_Material shown_:
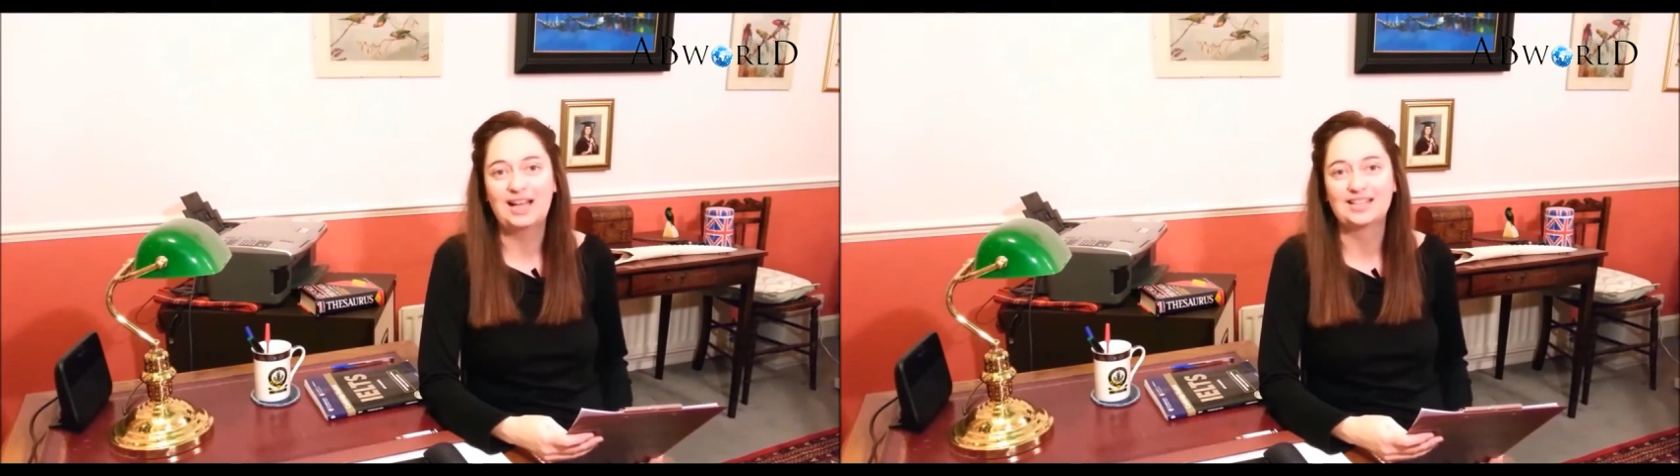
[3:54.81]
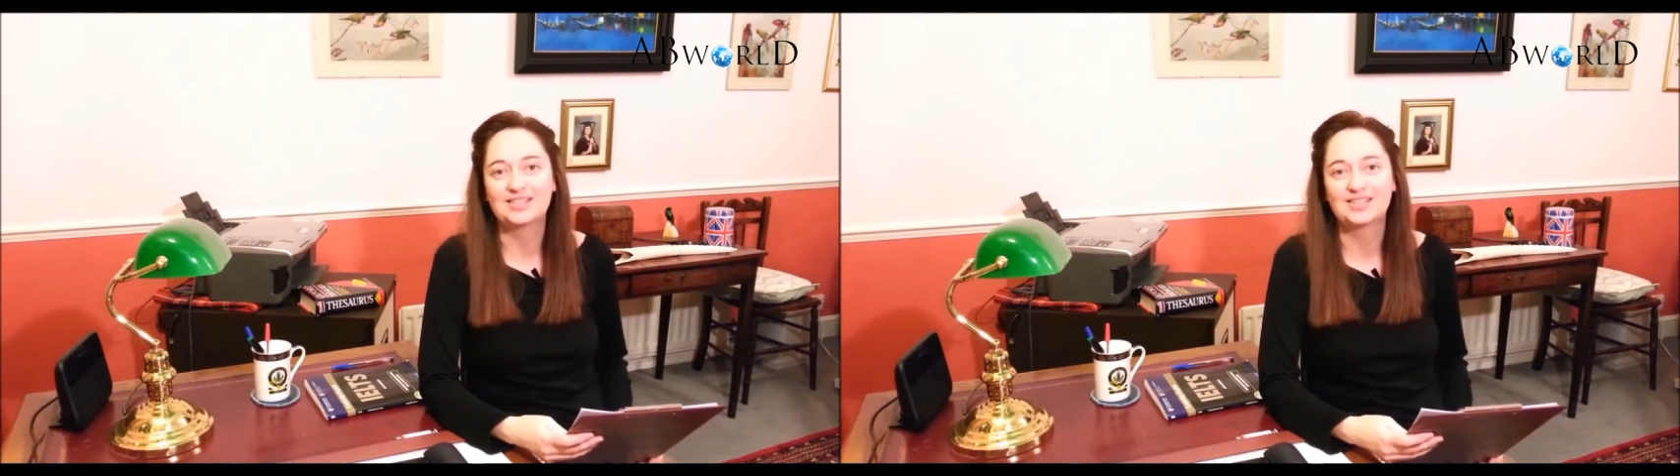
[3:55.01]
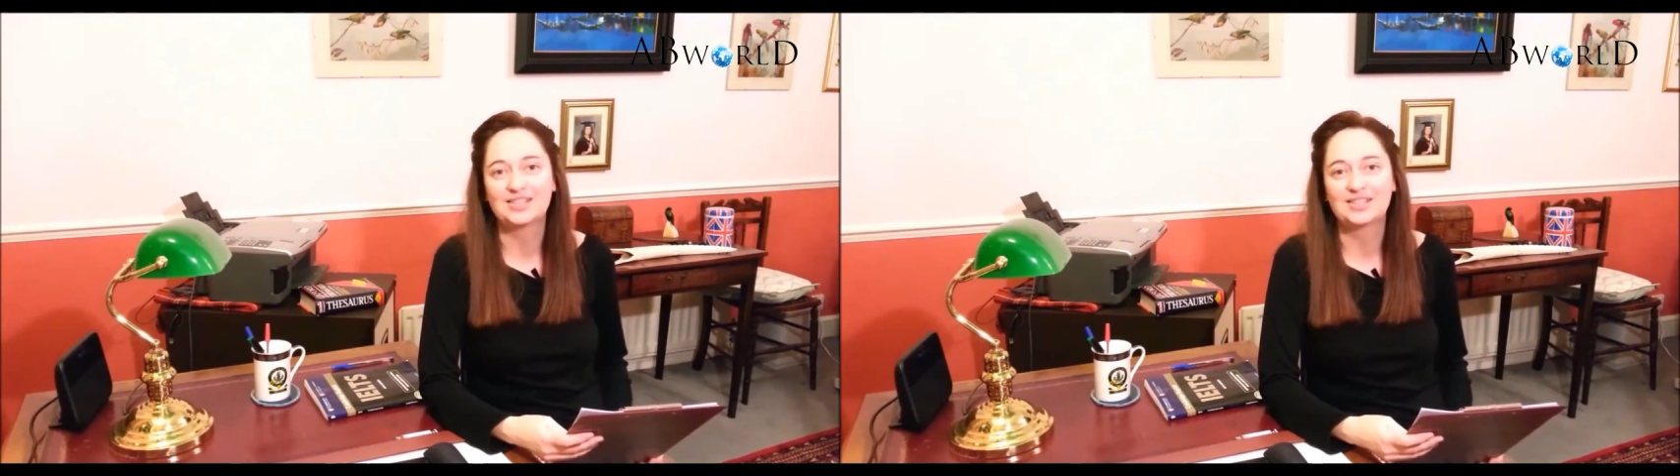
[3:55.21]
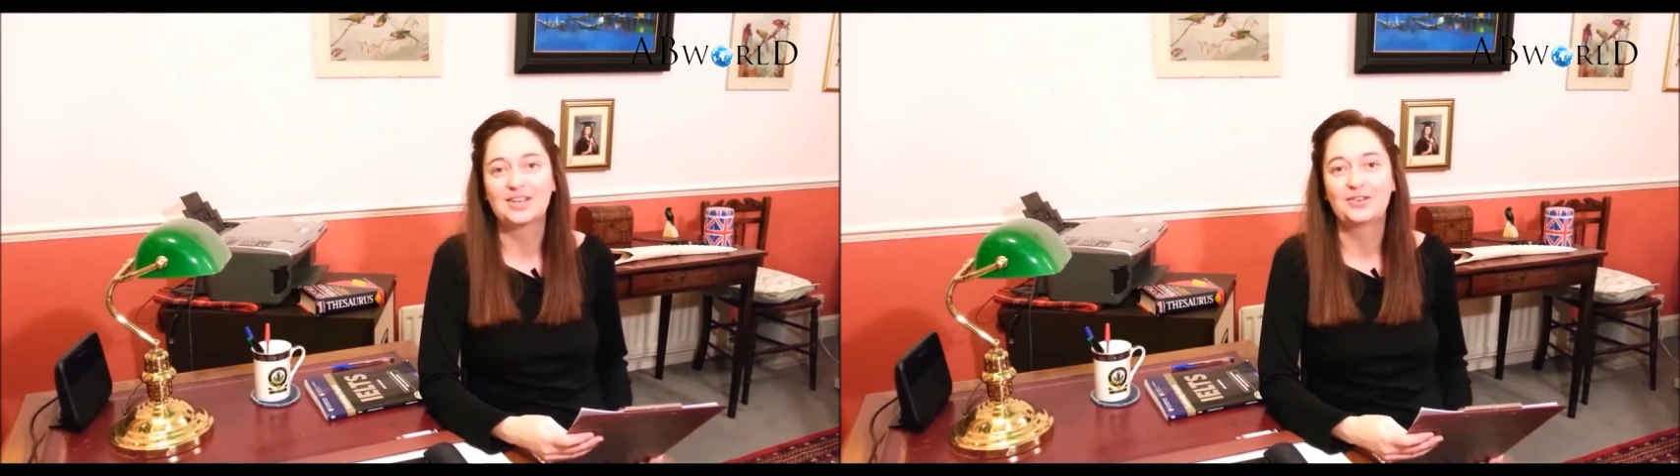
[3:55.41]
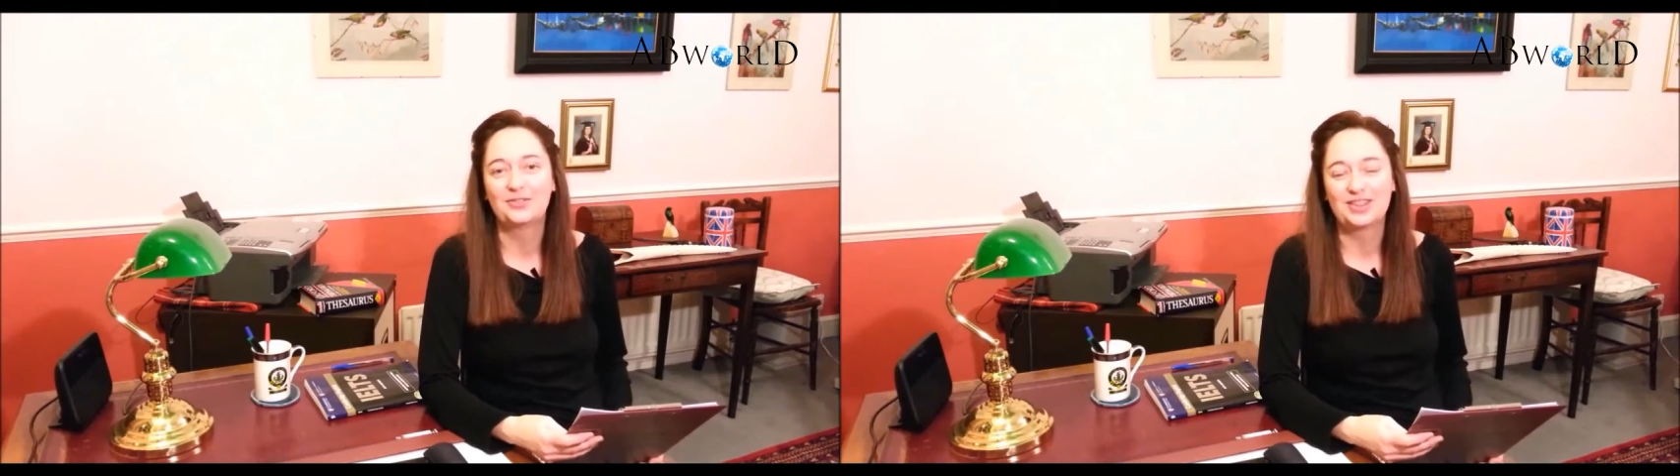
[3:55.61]
answers
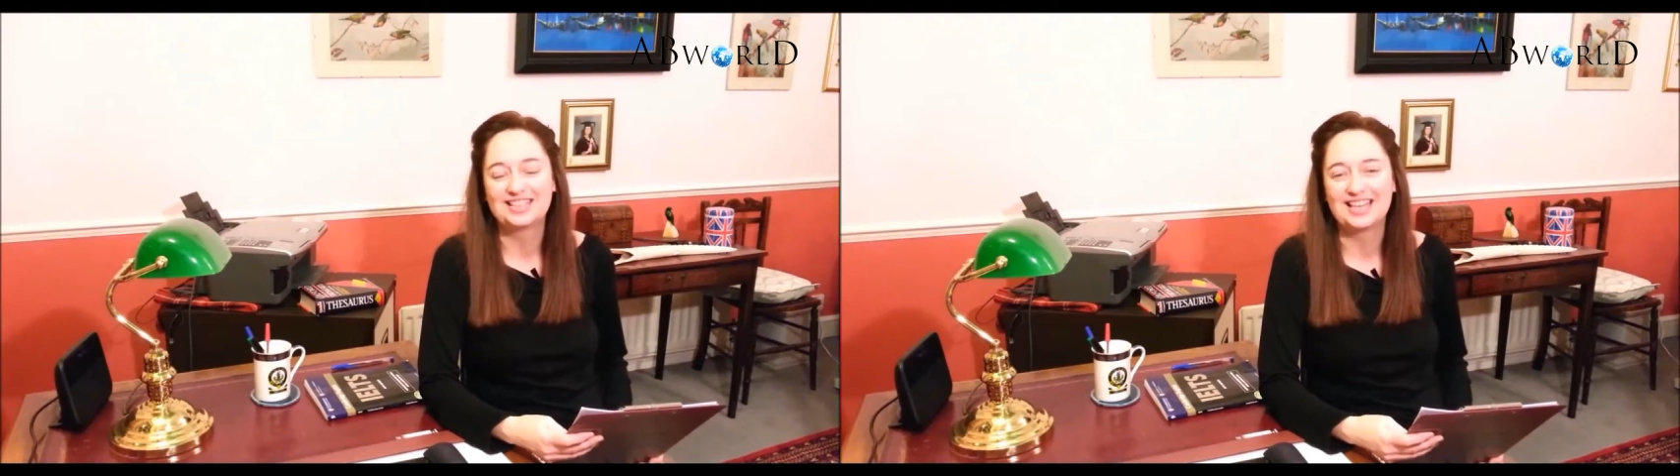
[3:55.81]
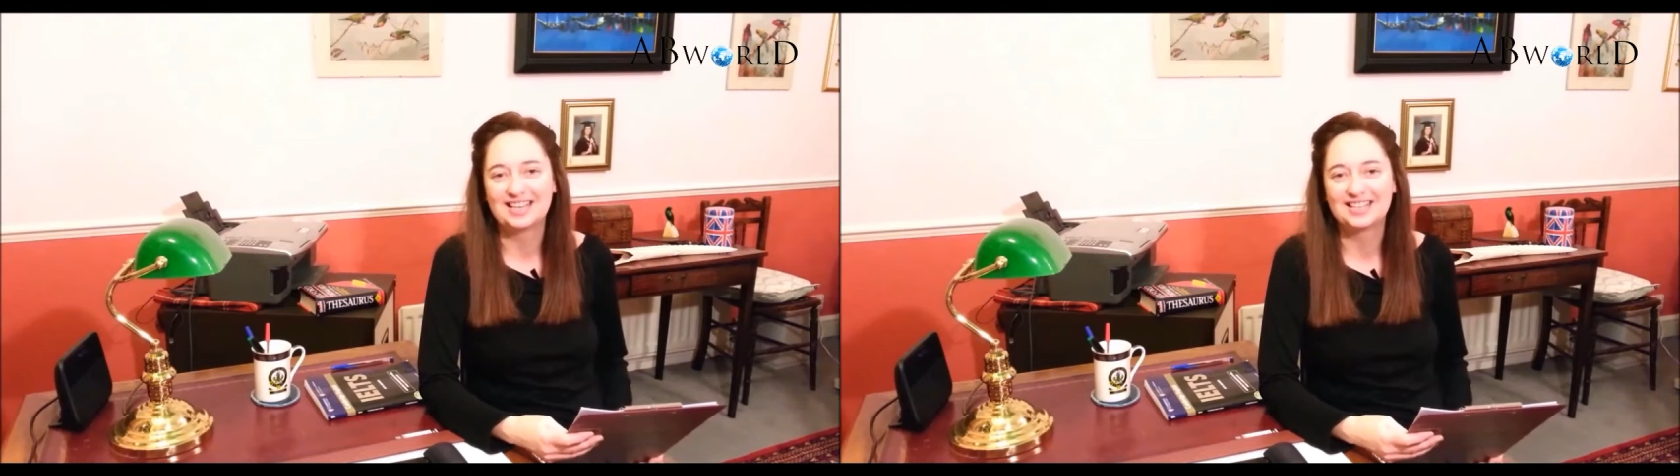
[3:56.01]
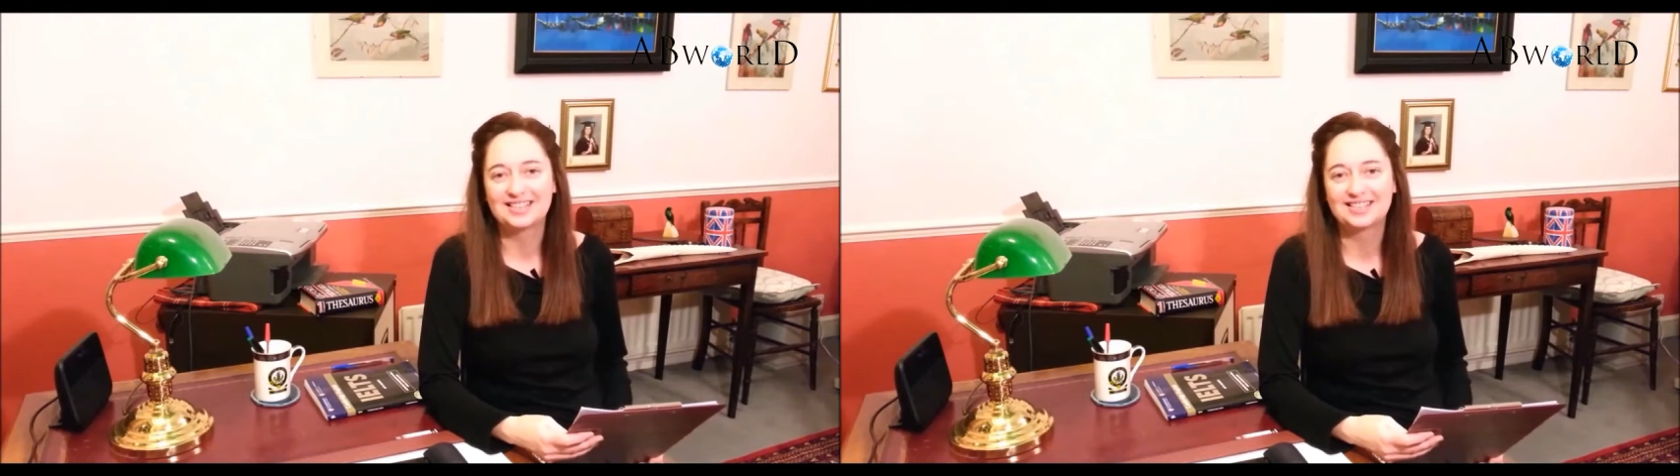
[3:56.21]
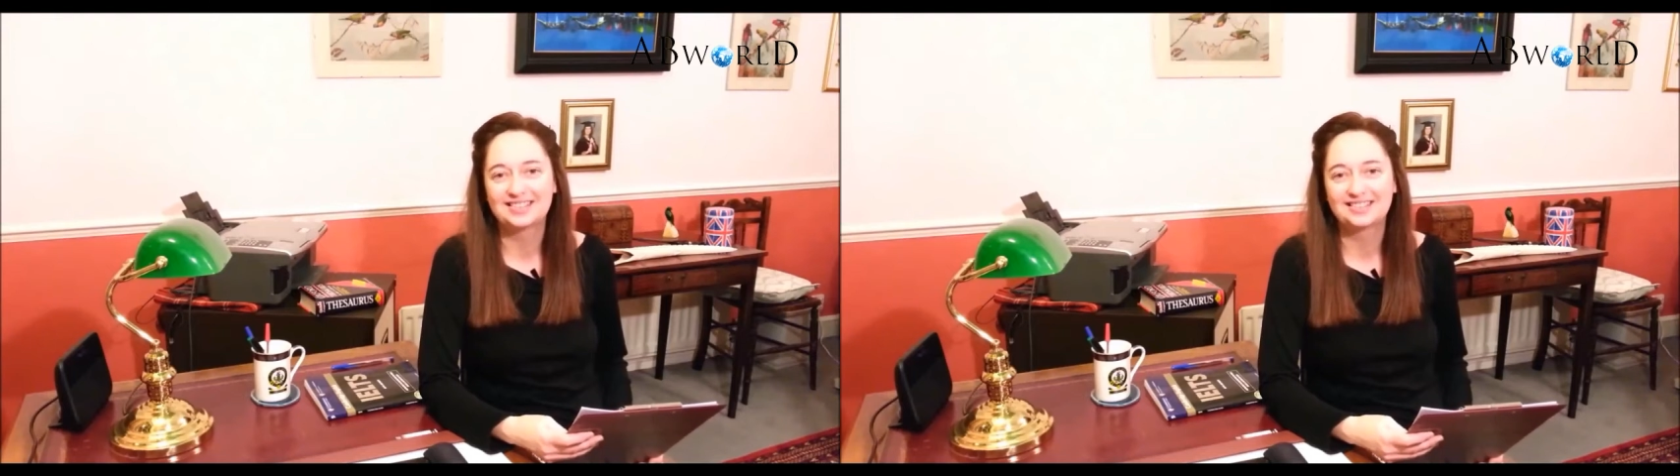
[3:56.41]
for the test.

_What is expected_: Your response must reproduce the listing above word for word and must contain none of its pictures.

_Task response_:
[3:54.81]
[3:55.01]
[3:55.21]
[3:55.41]
[3:55.61]
answers
[3:55.81]
[3:56.01]
[3:56.21]
[3:56.41]
for the test.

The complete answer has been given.